PHI 2100: Review for Exam 2
See this link for “practice” review questions. Actual test questions will be derived from the review information below and/or from the practice review questions in this link.
General Contents:
i. Not mentioned in Chaffee’s text. One type of generalization that is actually deductive in nature is called a “perfect induction.” This is one in which all the members of a class are available for observation and a definite, certain claim is made about them. For example, if a woman says that all of her children are boys, and assuming she knows all of the children she has, she has made a perfect induction.
ii. Inductive generalization is a process of giving a generalized conclusion based on a sample of things in a given class or group. The use of this type of generalization is required when:
1. the class is large or scattered and examination of all the members is impossible or impractical
2. the class constantly grows in number, so it would be impossible to observe all the members
iii. Inductive arguments are generally strengthened by increasing the sample size, but ONLY IF the sample is representative.
iv. A representative sample is a fair sample of an entire class. An interesting factor regarding samples is that it is impossible to know for sure when a sample is fair since we don’t know the whole class of things, and if we did know the entire class, we would no longer need a sample at all. Ask yourself whether the sample is large enough, whether enough members of the sample have been examined, and whether the sample is random.
i. See Flew, chapter 4, p. 66 for commentary in 4.14 on the genetic fallacy (a form of argumentum ad hominem)
ii. See Flew, chapter 4, p. 73, para 4.34 for his take on Begging the Question (Circular Argumentation)
iii. See Flew, chapter 4, p. 74, para 4.36 for his commentary on the “Domino” fallacy
i. Semantic meaning = denotation. This is also called “extensional meaning,” but it is not strictly “meaning” since it concerns reference and not the use of words.
ii. Perceptual meaning = connotation = “meaning along with” – has “emotional meaning” or emotive force.
iii. Syntactical meaning
iv. Pragmatic meaning
i. Vague – non-specific, general
ii. Ambiguous – meanings in context
1. The fallacy of equivocation occurs with ambiguous words. This is also called “semantical ambiguity” and is to be distinguished from syntactical ambiguity (caused by bad grammar). An example of syntactical ambiguity: Mr. Smith went outside and watched the fireworks go up in his pajamas.
i. Euphemisms
ii. Emotive Language
i. Stipulative – defines a new term. A person in a science “stipulates” how a new term is to be used by defining it. This type is neither true nor false, but services the directive function of language in that the person who does the defining is determining the way in which the term is to be used.
ii. Lexical – no new terms are involved. They serve to eliminate ambiguity and increase vocabulary. These are dictionary definitions.
iii. Precising – used in specialized fields in which an ordinary term is used differently from any of the current lexical uses. ‘Force’ in physics, upon the first appearance of the term in that field, was a précising definition since it transcended the meaning commonly in use. Precising definitions are designed to eliminate ambiguity.
iv. Theoretical – examples in philosophy.

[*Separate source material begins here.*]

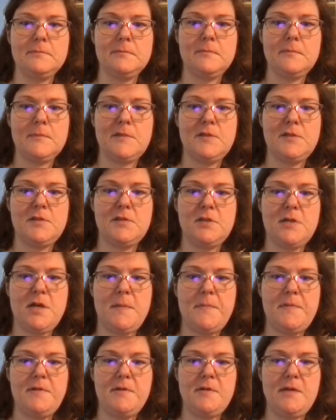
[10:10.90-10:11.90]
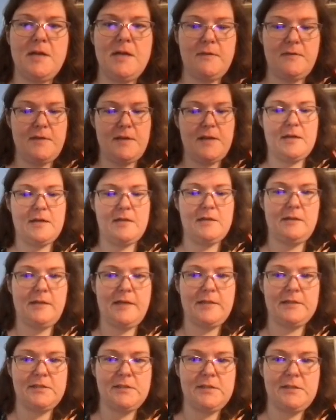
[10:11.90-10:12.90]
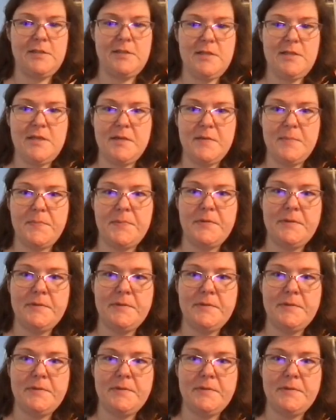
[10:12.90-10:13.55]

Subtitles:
the top and then add that last tip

A theoretical definition is said to define terms such as “beautiful,” “good,” and “justice.” Also called “analytical definitions” because they transcend normal use.
v. Persuasive – serve to influence attitudes and perform the expressive function of language.

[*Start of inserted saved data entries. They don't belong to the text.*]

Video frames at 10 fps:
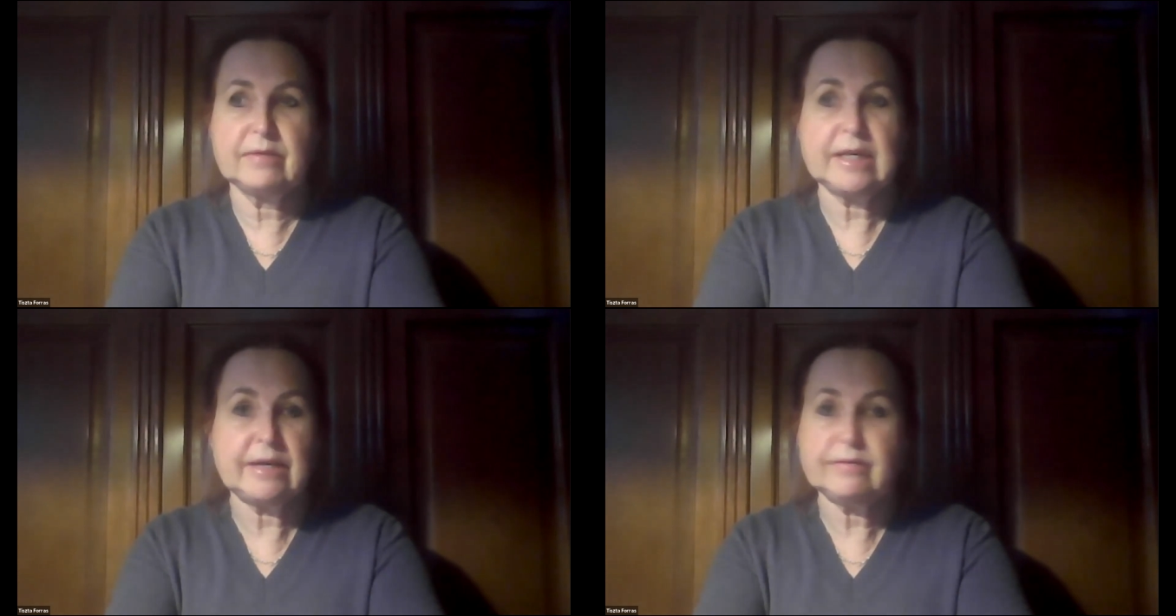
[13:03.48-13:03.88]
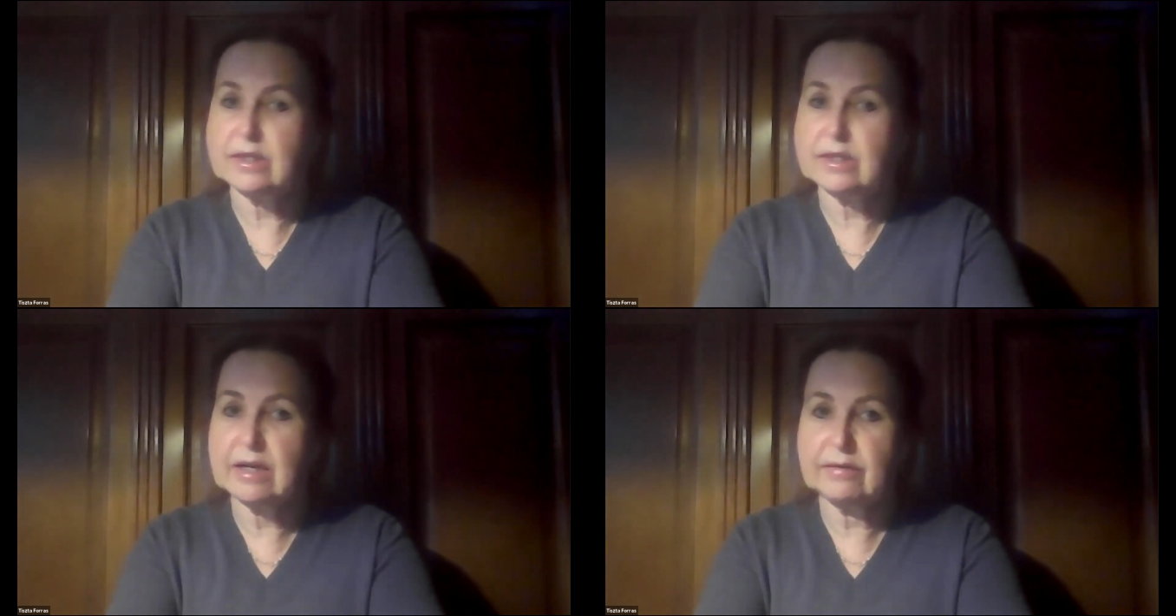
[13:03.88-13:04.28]
Eve
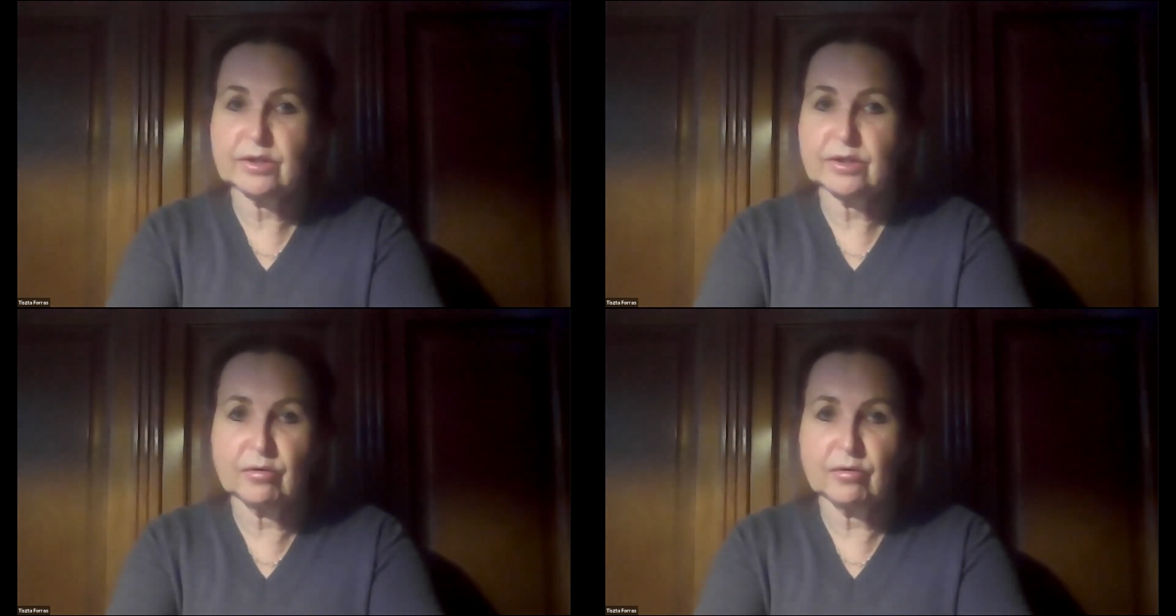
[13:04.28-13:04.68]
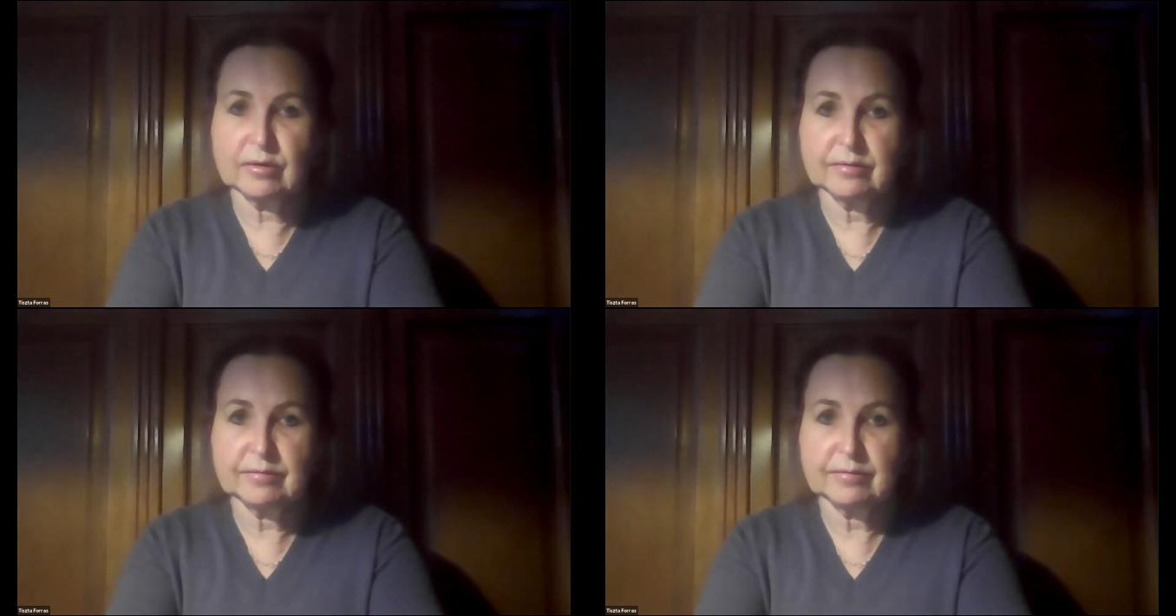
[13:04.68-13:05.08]
doesn't have a soul.
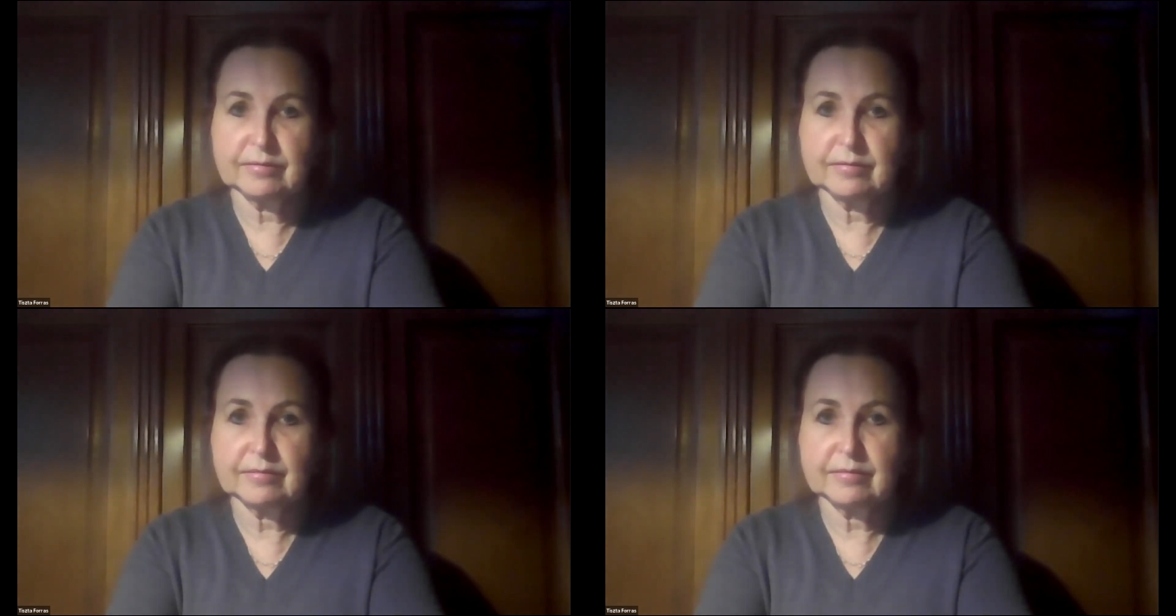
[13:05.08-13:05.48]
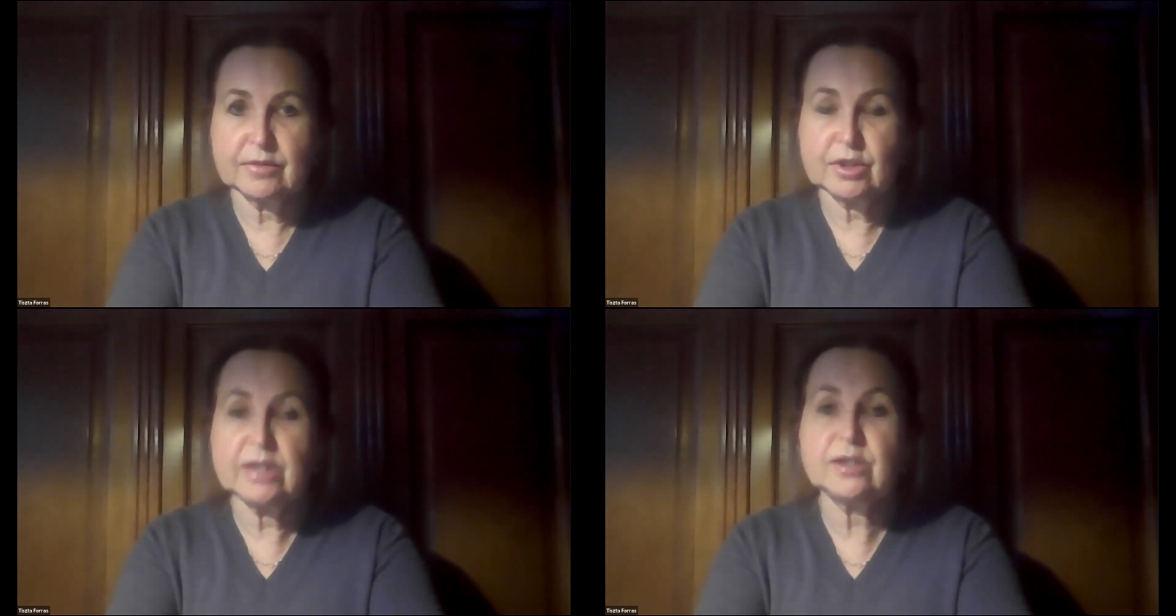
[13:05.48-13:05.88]

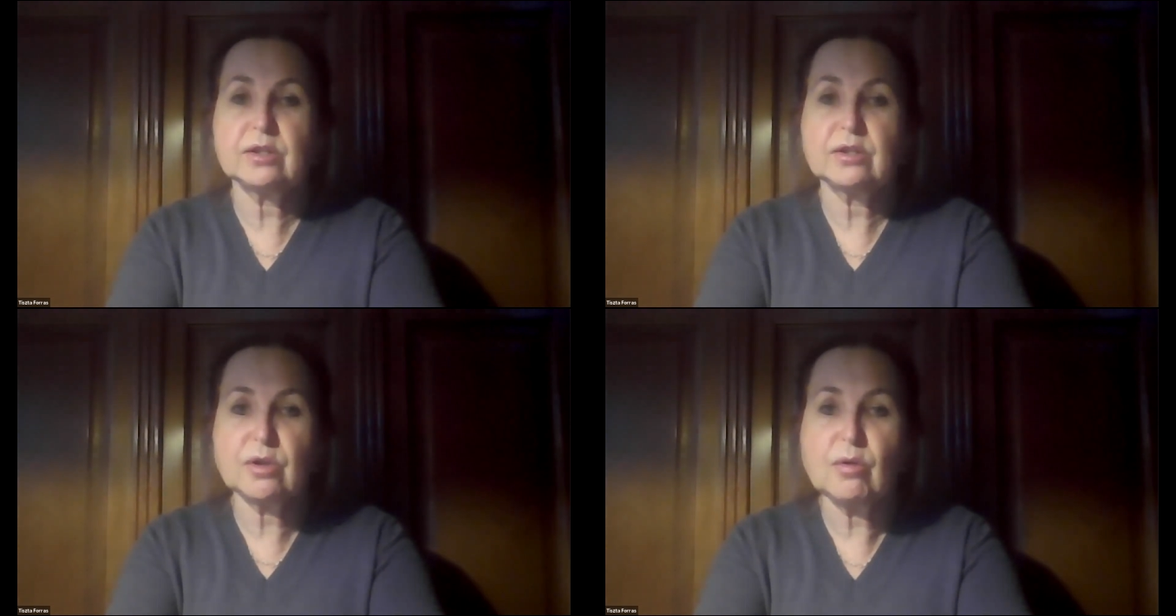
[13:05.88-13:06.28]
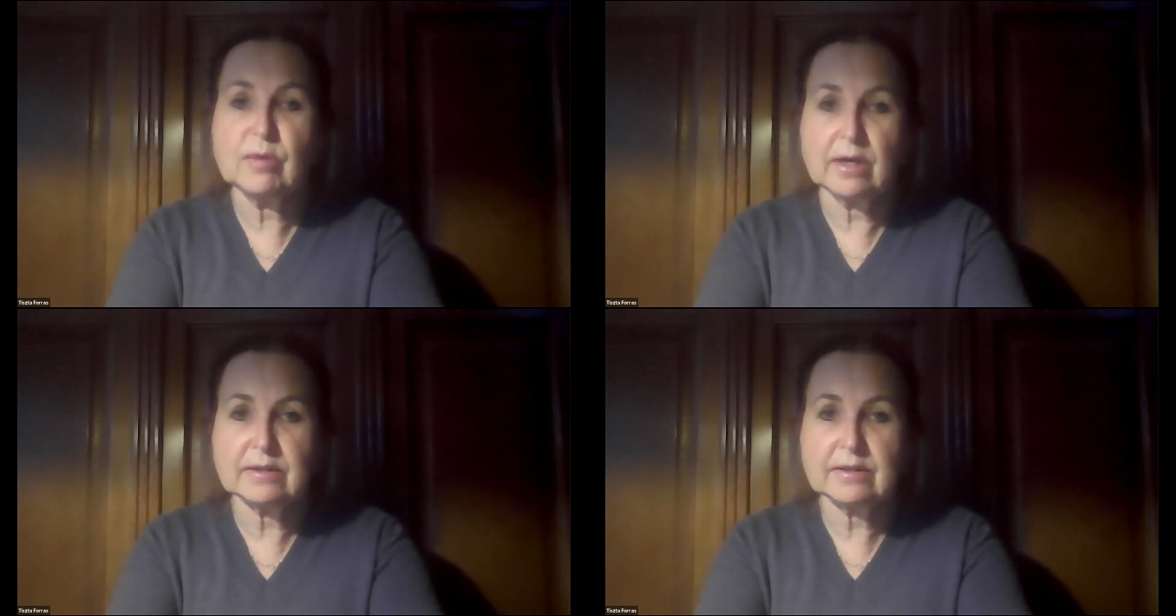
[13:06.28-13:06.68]
She's
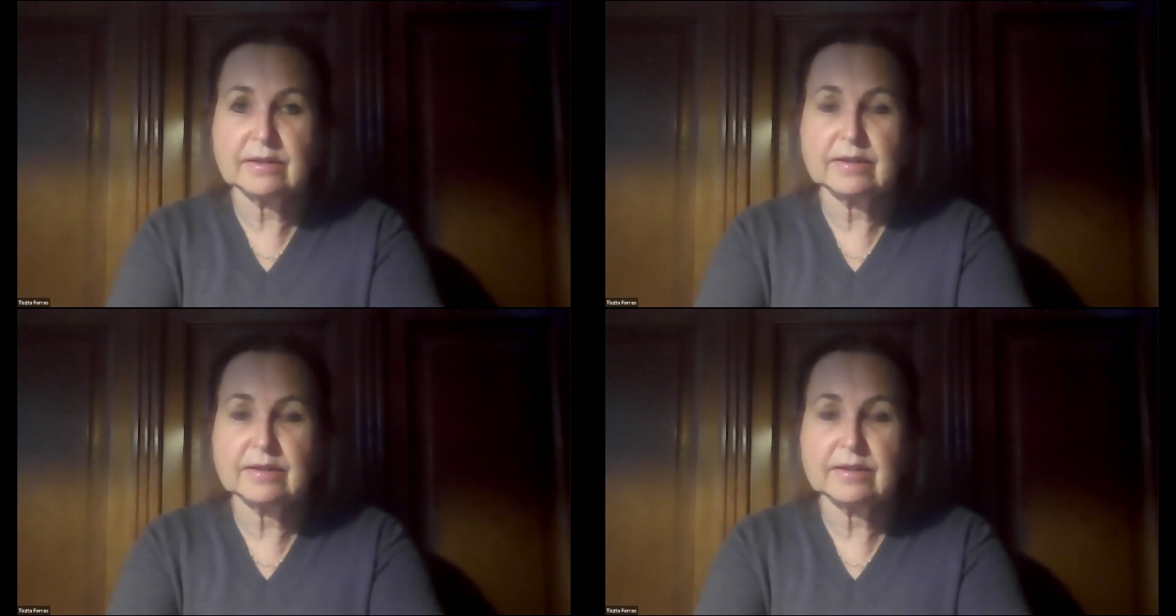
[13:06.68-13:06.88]
soulless.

i. Declarative – informational – can be true or false.
ii. Interrogative – questions – are not either true or false.
iii. Imperative (directive) – orders, commands – no truth or falsehood
iv. Exclammatory (expressive) – emotive, to express surprise, dismay, etc. – no truth or falsehood
i. Pascal’s Wager was used in class to show the distinction between offering rational reasons for the acceptance of a claim and offering motives to accept a claim. Be sure you know something about Pascal’s wager. If you’d like to see it online, go to this link: http://pegasus.cc.ucf.edu/~stanlick/pascal.html
ii. Flew’s claim regarding Pascal (p. 63): “what Pascal was saying was that, although we have no sufficient reasons (grounds) for believing the teachings of Roman Catholicism are true, we do have the very best of reasons (motives) for trying to persuade ourselves that they are.”
iii. See above, section 1, c, i-iii for elements of Flew’s chapter 4 relevant to Chaffee, chapter 11.